When younger millennials and older Gen-Zs expressed concerns about affording homes, some boomers retorted with advice to skip avocado toast. This analogy drew eye-rolls, especially as house prices nearly doubled from 2015 to 2025. During that time, a $175,000 starter home with an $835 monthly mortgage jumped to a $350,000 house with a $2,259 payment monthly.
In education policy, a similar misconception exists around school choice programs, often accused of straining state budgets. ProPublica claimed Arizona’s choice program was destabilizing the state’s finances. However, data tells a different story: most school choice states allocate around 0.7 percent of their total expenditure to these programs, increasing to only 1.3 percent in states with universal choice. Choice programs are far from the financial burdens they’re portrayed to be.
If these programs were truly causing financial distress, they would require substantial and rapidly increasing funding, entirely as costs to the state without offering savings—which is not the case. Arizona, with the largest choice program per capita, spent $882 million on choice, constituting about 8 percent of K-12 spending. This is merely 5.4 percent of state general fund expenditure and just over 1 percent of total public service spending, including federal contributions.
With 1.1 million students in K-12 public schools in 2025 and 85,000 in choice programs, Arizona’s choice initiative educated 7.6 percent of students at a cost of only 5.5 percent of relevant taxpayer funding. The program saves money rather than creating additional expenses.
Bloated budgets can be attributed rather to rising K-12 public school spending.
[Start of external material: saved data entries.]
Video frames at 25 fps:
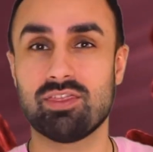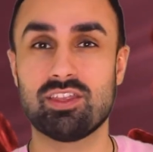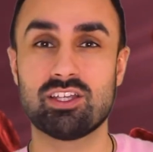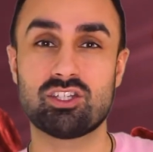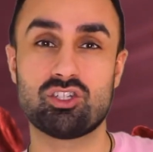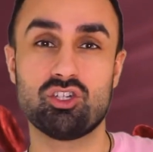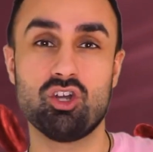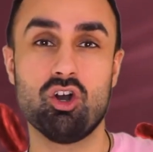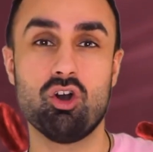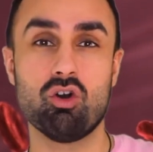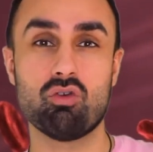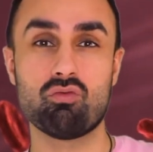
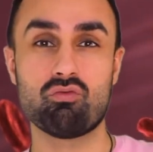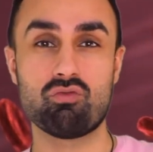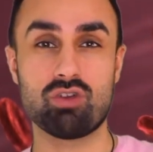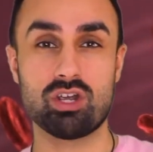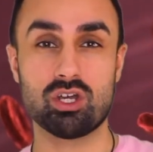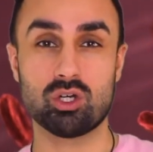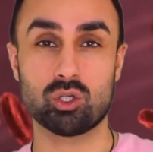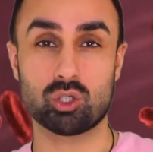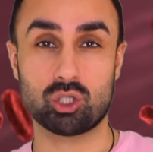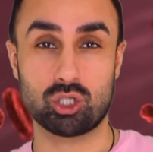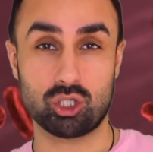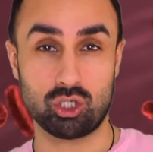there's no
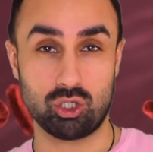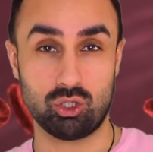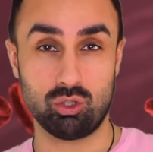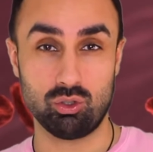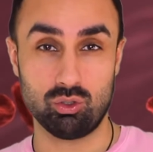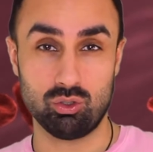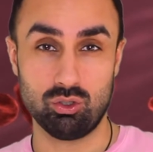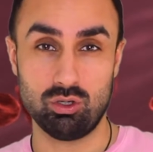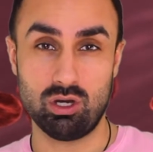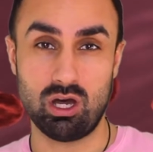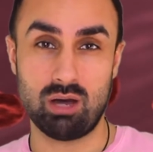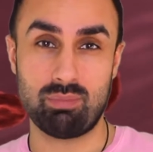real
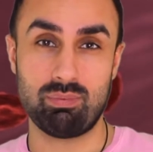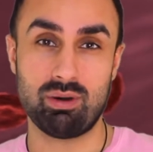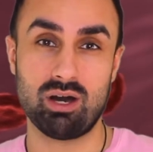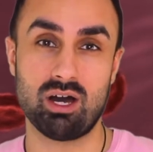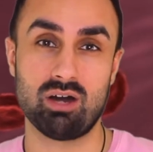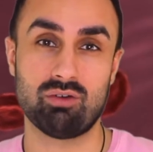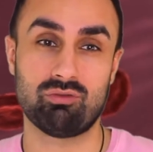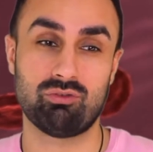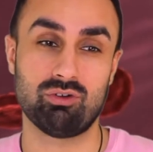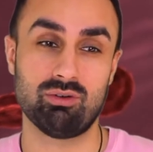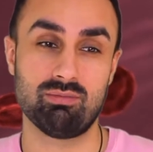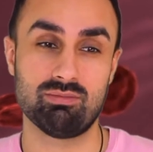cure
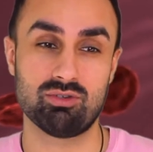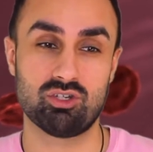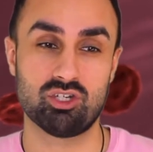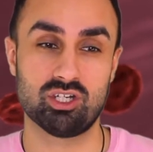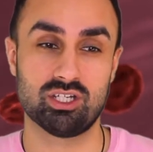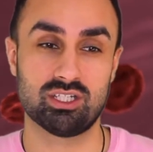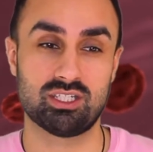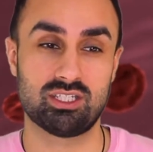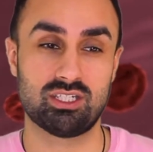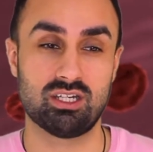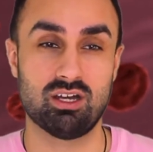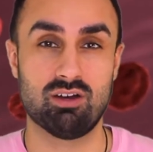apart from
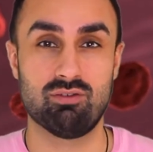just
From 2015 to 2025, per pupil spending increased by 31 percent, from around $13,000 to $19,000, even when adjusted for inflation, accounting for a 7 percent rise.
Despite a decline in student numbers, schools increased staffing across non-teaching roles. The Phoenix Elementary School District, for example, saw a 39 percent student drop yet a 5 percent staff rise. Similarly, Denver Public Schools and Chicago Public Schools increased staff despite student losses.
Critics often unfairly blame school choice for inefficiencies in public schools. Yet, like blaming avocado toast for housing struggles, attributing budget issues to choice programs confuses the real cause.
Dr. Michael McShane, Director of National Research at EdChoice, advocates understanding the genuine impact of school choice in empowering families through informed decisions about education.